Day 2: Students are handed back yesterday’s writing with my written feedback. Sentence frames to support students who have trouble starting are written on the board to help support their language development.
Do Now:  When is the mean a precise indicator of a typical value in a data set? Create an example to explain your thinking further.

10 hands shoot up in the air. “Que significa indicator?” “I don’t get it!!” “Como empiezo?” “Es que yo no entiendo, missy.” “I don’t want to write, can I just tell you?” Individual conferences occur during the 12 minutes of independent writing time.

Day 4: Write Now: What does it mean when we say a number has a specific deviation from the mean?

5 hand shoot up in the air, and some students just call out (gotta keep working on that), “Close together!!” “Spread out!!!”


Day 7: Task: Write a letter to Mr. Garcia about what we have been learning so far about statistics. Make sure you are using precise language, vocabulary and definitions, and you are telling him the purpose of what we are learning. Consider examples and models to support your explanations. Questions to consider include: Why do we use data? How can we use data to describe tendencies in our world? What is mean? What are the different ways we can find it? How do we describe data distributions? What is Mean Absolute Deviation?



Day 10: Task:
Complex multi-step constructed response ANET task that synthesizes content understanding.
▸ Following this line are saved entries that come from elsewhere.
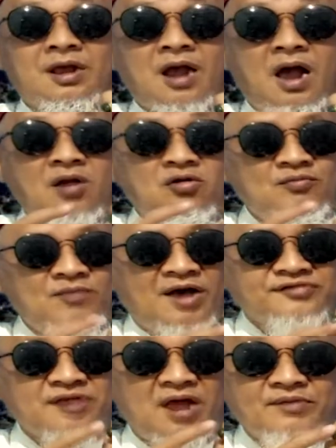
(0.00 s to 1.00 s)
Kalau
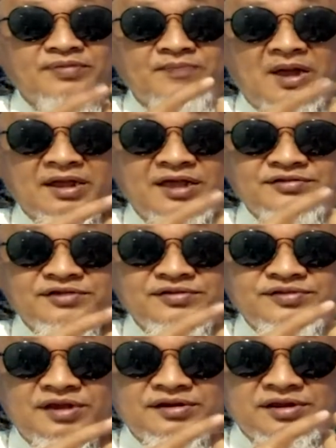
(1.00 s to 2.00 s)
Mbah Selamat pakai
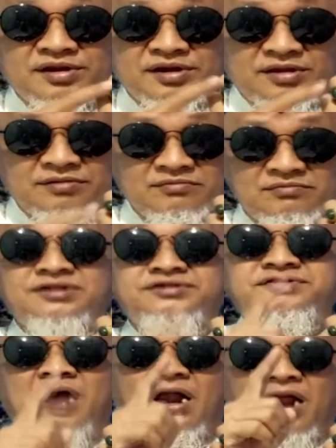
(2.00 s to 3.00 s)
cincin ini,
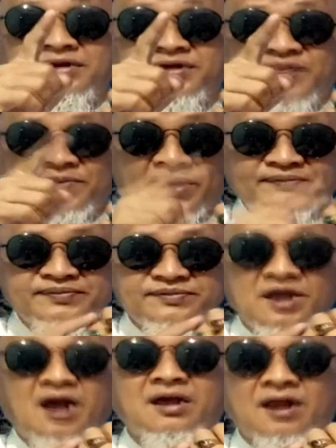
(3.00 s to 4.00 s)
jalan di
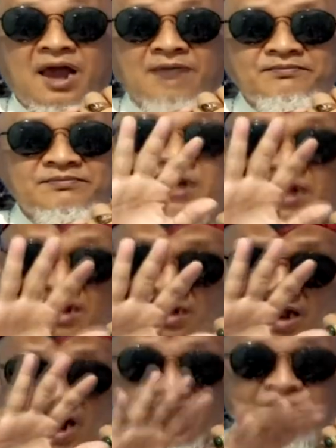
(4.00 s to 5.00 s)
tempat yang gelap
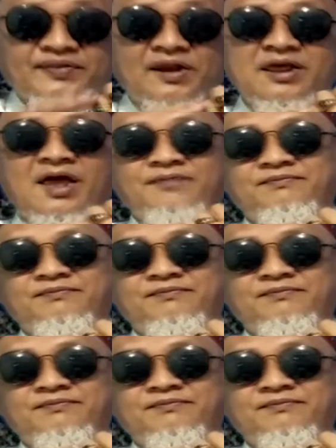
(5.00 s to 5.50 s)
nggak akan terlihat.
Silence. Writing. Productive Struggle.

Evidence I have collected on the impact of this writing includes: increased vocabulary retention, enhanced student capacity to speak academically, deeper summary  discussions, and it has also given some students who struggle with computation a chance to shine. By day 10, all students were able to access and compete the constructed response task that two weeks ago would have been left blank. Since we began, we have built up our independent writing stamina from 3 minutes before someone interrupts with  either a question or chatting, to more than 15 minutes of engaged math writers.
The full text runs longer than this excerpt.